My local library is doing a "blind date with a book".......they had some books wrapped up and displayed on a table with a card attached with just a few words about the book. I selected one that was "captivating, brilliant, moving".... checked it out of the library, took it home and unwrapped it. The title is The Language of Flowers. I'm excited to read this.


For a debut novel, I found it exceptional.

and now reading The Little Red Chairs
then on to The Green Mile, Part 2: The Mouse on the Mile for a GR book group
then The Unmade World: A Novel










I'm starting off the month with Tom Hanks' book Uncommon Type...."
Not sure if you have finished it yet or not-but did you like Hank's book?
I wish my library would do a "blind date book" thing. :-(

Song of Solomon by Toni Morrison
Her Body, Our Laws: On the Front Lines of the Abortion War, from El Salvador to Oklahoma by Michelle Oberman
All Things Bright and Strange by James Markert

I’m trying to read We Are Never Meeting in Real Life by Samantha Irby for the Squibbles Reads book club but I’m not sure I’m going to make it through this one.

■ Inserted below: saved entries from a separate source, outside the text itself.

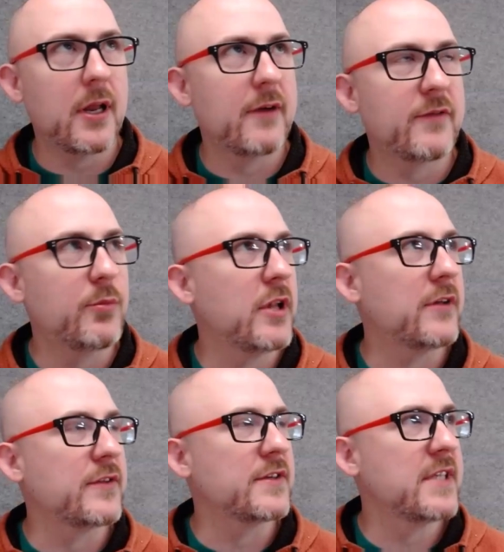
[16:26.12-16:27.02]
I have to pull
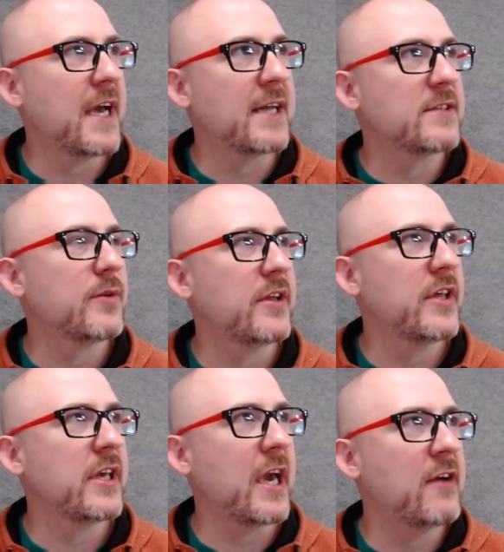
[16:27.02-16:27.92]
out the stats, but I
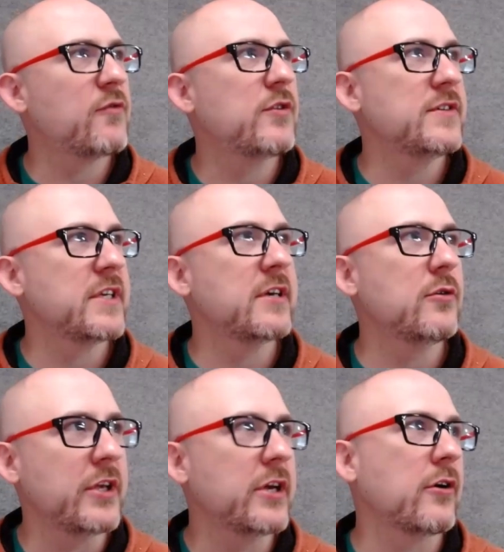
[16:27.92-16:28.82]
think every
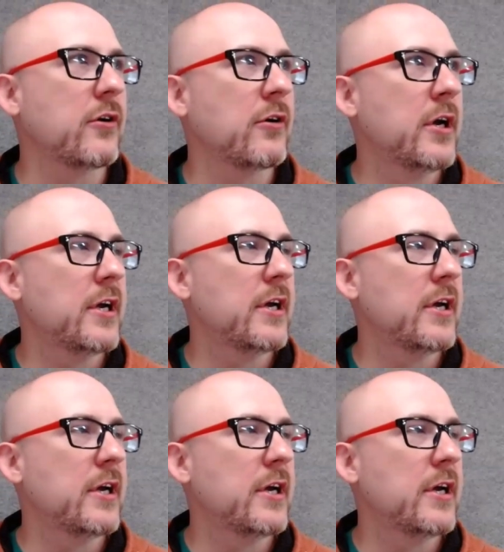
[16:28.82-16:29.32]
single year,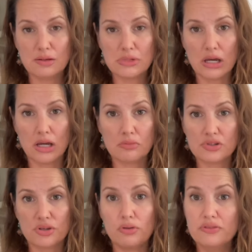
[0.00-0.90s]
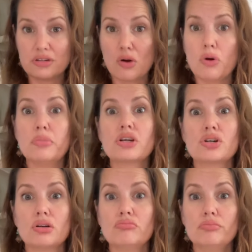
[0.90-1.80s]
time, so you only have to take 1
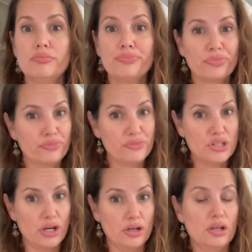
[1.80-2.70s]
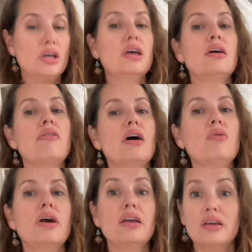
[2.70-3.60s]
picture. Done. That
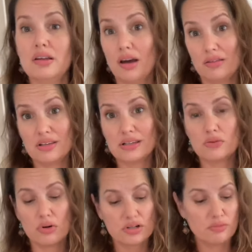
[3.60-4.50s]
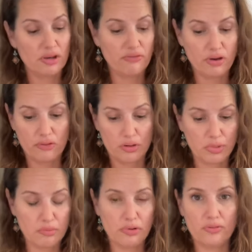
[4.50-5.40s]
way, this has worked in my favor.
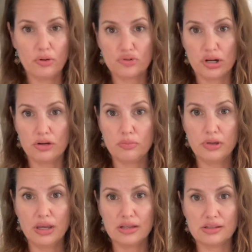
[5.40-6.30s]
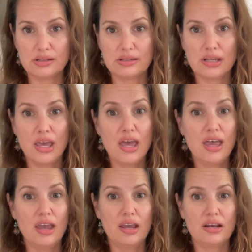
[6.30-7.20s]
People have tried to open cases,
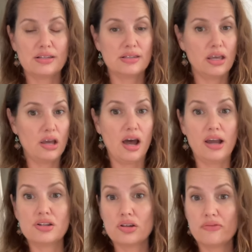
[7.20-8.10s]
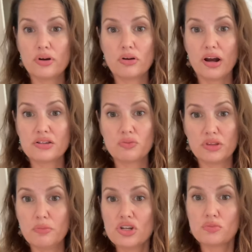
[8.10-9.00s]
and I say I took photographs with the
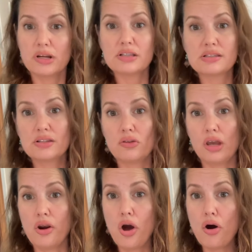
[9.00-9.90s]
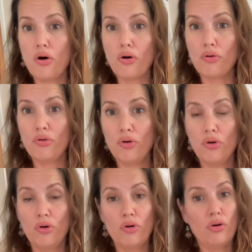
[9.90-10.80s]
measurements so they know
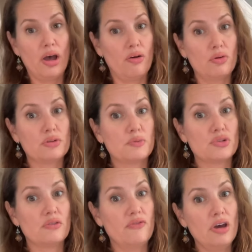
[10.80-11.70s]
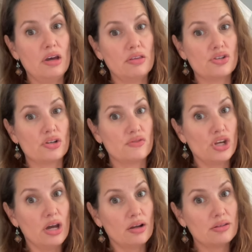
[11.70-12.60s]
how it was supposed to fit. They should have
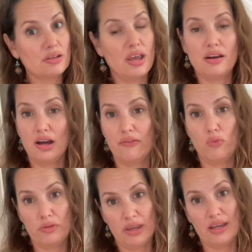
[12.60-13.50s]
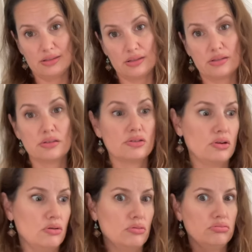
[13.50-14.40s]
checked, and I've won the cases.
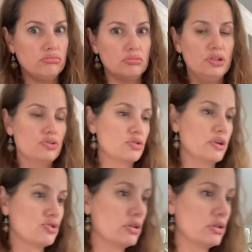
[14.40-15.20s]
So use your measuring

So far, (6 essays in) I kind of hate it. It may be a generational thing.

Otherwise I'm listening to It by Stephen King (it's more than 44h long so it should take me a while... Especially since I realised that listening to a horror book in bed just before I try to sleep is not the greatest idea. Somehow it's so much worse than just reading it).
And I'm almost done with The Song of Achilles by Madeline Miller, and The Raven Boys by Maggie Stiefvater (didn't think I'd be so enthused about this one).
Next I want to say that I'll be reading either the Miseducation of Cameron Post or Half of a Yellow Sun, but I'll probably chose something completely different at the last second.

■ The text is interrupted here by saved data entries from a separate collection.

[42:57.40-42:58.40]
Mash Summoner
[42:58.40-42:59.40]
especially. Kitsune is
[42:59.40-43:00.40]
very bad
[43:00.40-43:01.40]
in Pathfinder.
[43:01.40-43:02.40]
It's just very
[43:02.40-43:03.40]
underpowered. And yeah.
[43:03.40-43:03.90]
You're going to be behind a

I'm starting off the month with Tom Hanks' book Uncommon Type...."
Not sure if you have finished it yet or not-but did you like Hank's book?
I wish my li..."
Hi, Paula:
I have not finished Tom Hanks' book yet. I've been very lax at reading this year. It's taking me forever to finish something that I should have completed a few weeks ago. The book is "ok" there are some stories that I enjoy more than others but I think that it needed a little more "oomph".
I heard that B&N were also doing the "blind date with a book", too. Maybe you could check with your library about doing the blind date.
Have a great day!

I'm also bogged in We Are Never Meeting in Real Life. I usually love snarky vignette sorta stuff but this one isn't connecting. At all.
Loved The Raven Boys. Also loved the Miseducation of Cameron Post.

For me it's because I feel that her snark stems from a deep-seated anger, and that makes me very uncomfortable. Outrage I understand, outrage I can get behind, because it makes people think, because it leads to action. Anger is just toxic and contagious. Angry people may have a legitimate reason for their anger at first, but I find soon enough they just become angry at everyone and everything. And I really don't need this kind of agressivity in my books...
I also think the "humour" tend to be too much. When the writing is more subdued it's fine, but then in some essays it's just SARCASM JOKE SARCASM SELF-DEPRECATION SARCASM JOOOOOKE.
Ha, I almost chose the Miseducation of Cameron Post. But then I got distracted by something (or nothing) and ended up picking up The First Fifteen Lives of Harry August.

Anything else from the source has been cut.